Whilst the non-spatial nature of their knowledge is an obvious reason for the lack of positive findings in medical doctors, there may be another pertinent factor to consider. The knowledge elements for taxi drivers (e.g. roads, landmarks, road junctions, etc) are multiply connected with each other, and the resultant overall mental representation is a large, highly integrated coherent whole. Whilst medical doctors also acquire vast amounts of knowledge elements, and rated them as well or highly connected, it may be they are better characterised as sets of associations, with less multiple connections. It is also arguable whether their medical knowledge is represented as a single coherent entity, perhaps being better characterised as a reservoir of multiple sets of knowledge elements. One might argue, therefore that one should test another group of subjects whose knowledge is non-spatial like medical doctors, but that is more like taxi drivers in its nature. However, it is difficult to think of another instance of expertise, besides London taxi drivers, where knowledge is so vast and multiply connected, and forms one coherent single representation.

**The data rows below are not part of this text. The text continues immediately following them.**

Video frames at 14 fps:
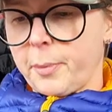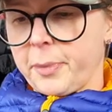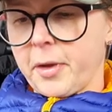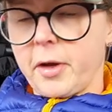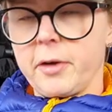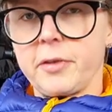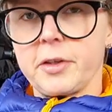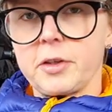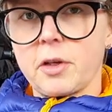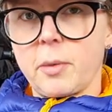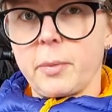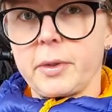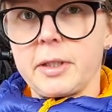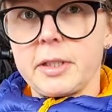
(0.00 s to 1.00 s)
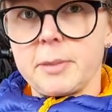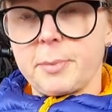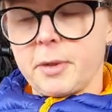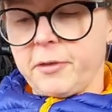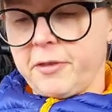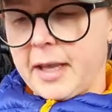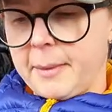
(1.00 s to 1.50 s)
pop that over the top when you need to put
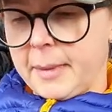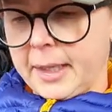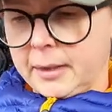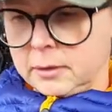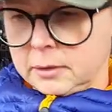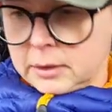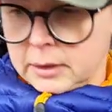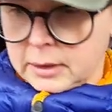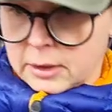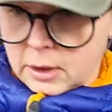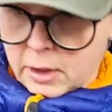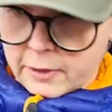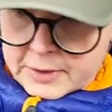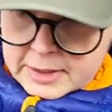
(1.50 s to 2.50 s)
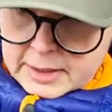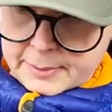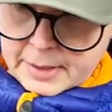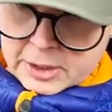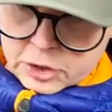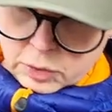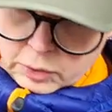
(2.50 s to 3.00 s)
the flame out. Obviously
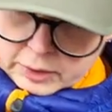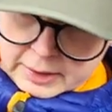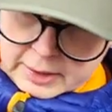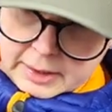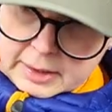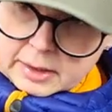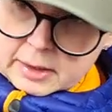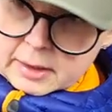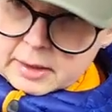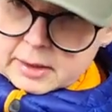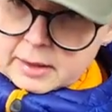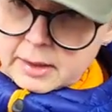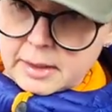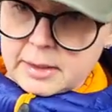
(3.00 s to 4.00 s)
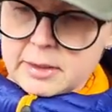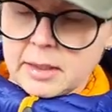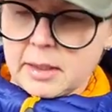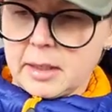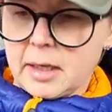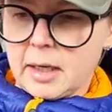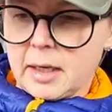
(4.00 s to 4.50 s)
make sure that it is
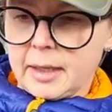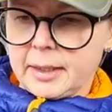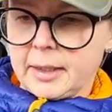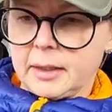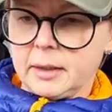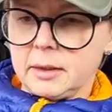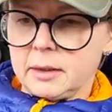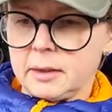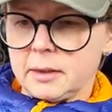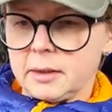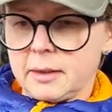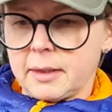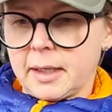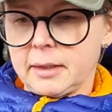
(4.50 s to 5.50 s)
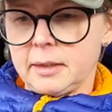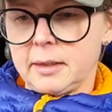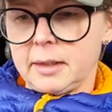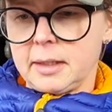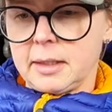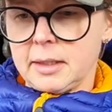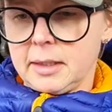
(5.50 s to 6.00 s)
higher than
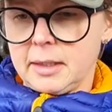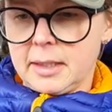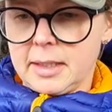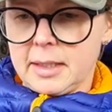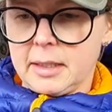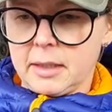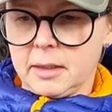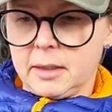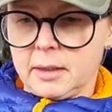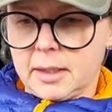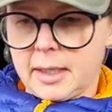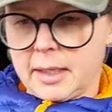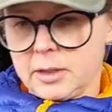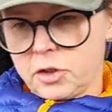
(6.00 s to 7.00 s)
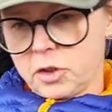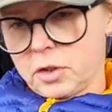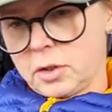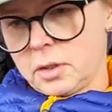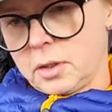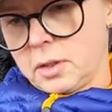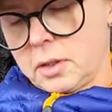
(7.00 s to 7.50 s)
the inner edge,
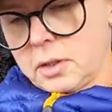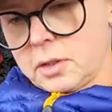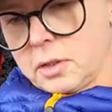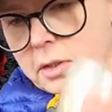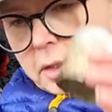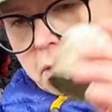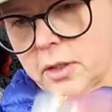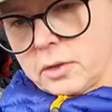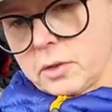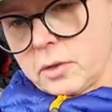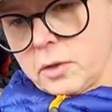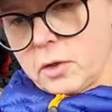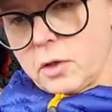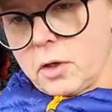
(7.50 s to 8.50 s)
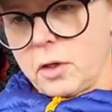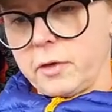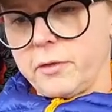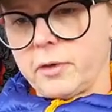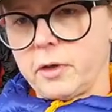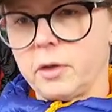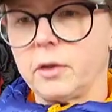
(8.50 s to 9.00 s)
so it goes
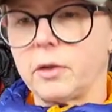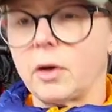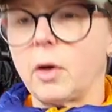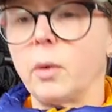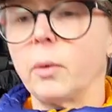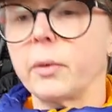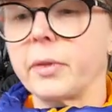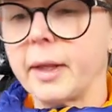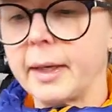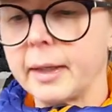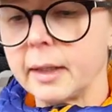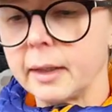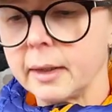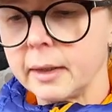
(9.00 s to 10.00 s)
over the whole thing.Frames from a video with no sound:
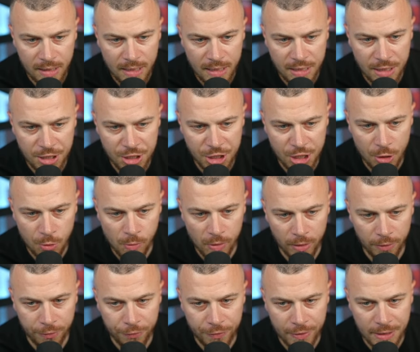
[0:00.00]
She
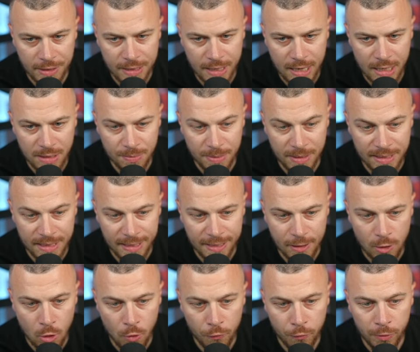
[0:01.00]
will fix the SBC,
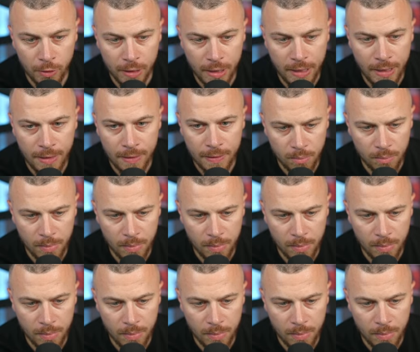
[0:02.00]
hopefully.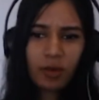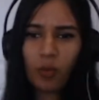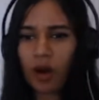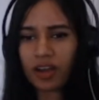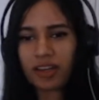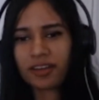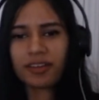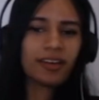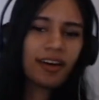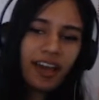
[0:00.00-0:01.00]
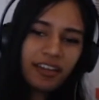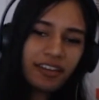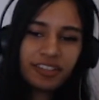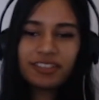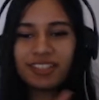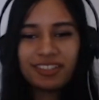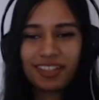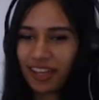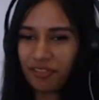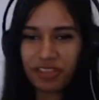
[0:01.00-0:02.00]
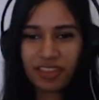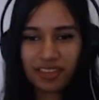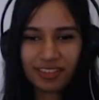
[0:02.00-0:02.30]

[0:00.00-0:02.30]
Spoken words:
walking, idle, like everything.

Notwithstanding this issue, the current findings allow us to conclude that intensively acquiring a large amount of knowledge over many years is not invariably associated with hippocampal grey matter volume differences relative to matched control subjects. Instead it would seem that hippocampal volume effects are more likely to be observed when the knowledge acquired concerns a complex and detailed large-scale spatial layout.